Showing ${y=x^2}$ has dimension ${1}$ in ${\mathbb{A}^2(\mathbb{R})}$ from definition? I would like to show that the variety $X$ defined by $X=V(y-x^2)$ in $\mathbb{A}^2(\mathbb{R})$  has dimension $1$ using the definition that the dimension of a variety is the maximal length of chains of non-empty distinct proper sub-varieties. Of course it's easy to see the dimension is at least $1$ (as picking any single point on ${y=x^2}$ gives at least $1$ such sub-variety) but I'm not sure how to go about proving this is maximal. Any tip would be appreciated.
 A: Here is another possible solution. $V(y-x^2)$ is isomorphic to $\Bbb{A}^1_{\Bbb{R}}$ by the map $t\mapsto (t,t^2)$. Dimension is an isomorphism invariant, and so if you know that $\Bbb{A}^1_{\Bbb{R}}$ is dimension $1$, you are done.
With this being said, the solution using the Hauptidealsatz is more general.
A: So you agree that the affine plane $\mathbf{A}^2(\mathbf{R})$ has dimension $2$? Then Krulls Hauptidealsatz tells you that the considering the zero locus $X=V(x^2-y)\subset \mathbf{A}^2$ defined by the equation (= principal proper ideal) $(y-x^2) \subset \mathbf{R}[x,y]$ has exactly 1 dimension less, hence is of dimension 1.
More concretely, you are asking what is $$\text{dim}(\mathbf{R}[x,y]/(x^2-y))$$
So this ring has obviously dimension $\leq 2$. Now it is not zero dimensional, because you have a non trivial chain of primes $(x^2-y) \subseteq (x-a,y-a^2)$ for $a \in \mathbf{R}$ (these maximal ideals are the points on the parabola). It also doesn't have dimension 2 because you loose a dimension by Krulls Hauptidealsatz.
So by imposing this relation on $x,y$ you lose one dimension. You get the parabola X, a curve in the plane!
A: Edit: OK so I think my idea works now. In fact you can show that any proper algebraic subset of ${V(y - f(x))}$, where ${f(x)}$ is some polynomial in ${k[x]}$, is either empty or finite. From this it follows that the dimension of any hypersurface of the form ${y = f(x)}$ where ${f \in k[x]}$ is $1$.
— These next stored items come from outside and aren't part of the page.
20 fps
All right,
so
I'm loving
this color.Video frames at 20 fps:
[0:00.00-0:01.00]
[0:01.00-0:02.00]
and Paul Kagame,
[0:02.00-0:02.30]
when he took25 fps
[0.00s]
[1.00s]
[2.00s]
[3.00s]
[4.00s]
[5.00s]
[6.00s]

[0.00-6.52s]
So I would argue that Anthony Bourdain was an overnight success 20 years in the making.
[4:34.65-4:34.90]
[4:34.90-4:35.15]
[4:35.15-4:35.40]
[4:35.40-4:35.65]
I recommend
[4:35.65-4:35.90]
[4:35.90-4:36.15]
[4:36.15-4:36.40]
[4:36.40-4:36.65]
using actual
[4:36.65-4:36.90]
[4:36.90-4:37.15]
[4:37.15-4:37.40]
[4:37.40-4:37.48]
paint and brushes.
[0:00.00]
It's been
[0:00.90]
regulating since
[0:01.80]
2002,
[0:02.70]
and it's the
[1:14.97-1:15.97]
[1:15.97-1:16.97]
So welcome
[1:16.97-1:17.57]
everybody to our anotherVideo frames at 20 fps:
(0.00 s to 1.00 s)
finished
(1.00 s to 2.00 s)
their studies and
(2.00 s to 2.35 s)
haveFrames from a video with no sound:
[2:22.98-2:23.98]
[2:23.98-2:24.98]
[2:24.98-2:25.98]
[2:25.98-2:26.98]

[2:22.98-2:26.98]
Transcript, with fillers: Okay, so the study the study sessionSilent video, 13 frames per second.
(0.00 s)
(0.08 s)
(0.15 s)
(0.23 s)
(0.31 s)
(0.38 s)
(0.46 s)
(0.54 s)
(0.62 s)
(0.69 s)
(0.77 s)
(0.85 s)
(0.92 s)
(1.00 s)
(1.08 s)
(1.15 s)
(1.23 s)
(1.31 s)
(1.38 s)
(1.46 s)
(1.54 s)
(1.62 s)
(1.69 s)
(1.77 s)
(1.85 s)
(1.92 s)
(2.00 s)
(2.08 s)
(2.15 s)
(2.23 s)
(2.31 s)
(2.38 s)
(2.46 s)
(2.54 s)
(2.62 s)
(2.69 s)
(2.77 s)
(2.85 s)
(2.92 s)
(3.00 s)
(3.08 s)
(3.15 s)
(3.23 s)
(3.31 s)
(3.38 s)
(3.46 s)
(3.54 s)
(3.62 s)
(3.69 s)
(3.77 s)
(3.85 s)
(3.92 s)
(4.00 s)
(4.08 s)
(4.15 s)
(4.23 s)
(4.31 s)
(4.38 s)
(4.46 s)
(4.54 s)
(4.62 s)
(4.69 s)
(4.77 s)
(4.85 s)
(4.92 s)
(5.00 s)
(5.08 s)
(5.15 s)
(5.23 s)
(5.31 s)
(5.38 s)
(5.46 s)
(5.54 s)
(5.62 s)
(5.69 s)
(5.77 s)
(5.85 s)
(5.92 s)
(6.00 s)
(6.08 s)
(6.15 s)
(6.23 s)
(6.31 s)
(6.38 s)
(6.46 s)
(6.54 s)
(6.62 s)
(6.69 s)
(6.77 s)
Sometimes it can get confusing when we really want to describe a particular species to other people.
Suppose ${V_* \subseteq V(y - f(x))}$ is a non-empty algebraic subset (since ${\emptyset}$ is of course always an algebraic subset). Write ${V_* = V(S)}$ for some set of polynomials ${S \subset k[x,y]}$. Suppose ${F\in S}$ is some polynomial in $S$. Then we know that every point in ${V_*}$ is of the form ${(a,f(a))}$ for some $a$, and ${F(a,f(a)) = 0}$. Note that ${F(x,f(x))}$ is actually a polynomial now in one variable. Thus if ${F(x,f(x))}$ has degree ${n > 0}$, then ${V_*}$ can thus contain at most $n$ points. Otherwise, if ${F(x,f(x))}$ is identically $0$ for every ${F \in S}$, then it must be the case that ${V(y-f(x)) \subseteq V_*}$. And so ${V_* = V(y-f(x))}$. And we are done.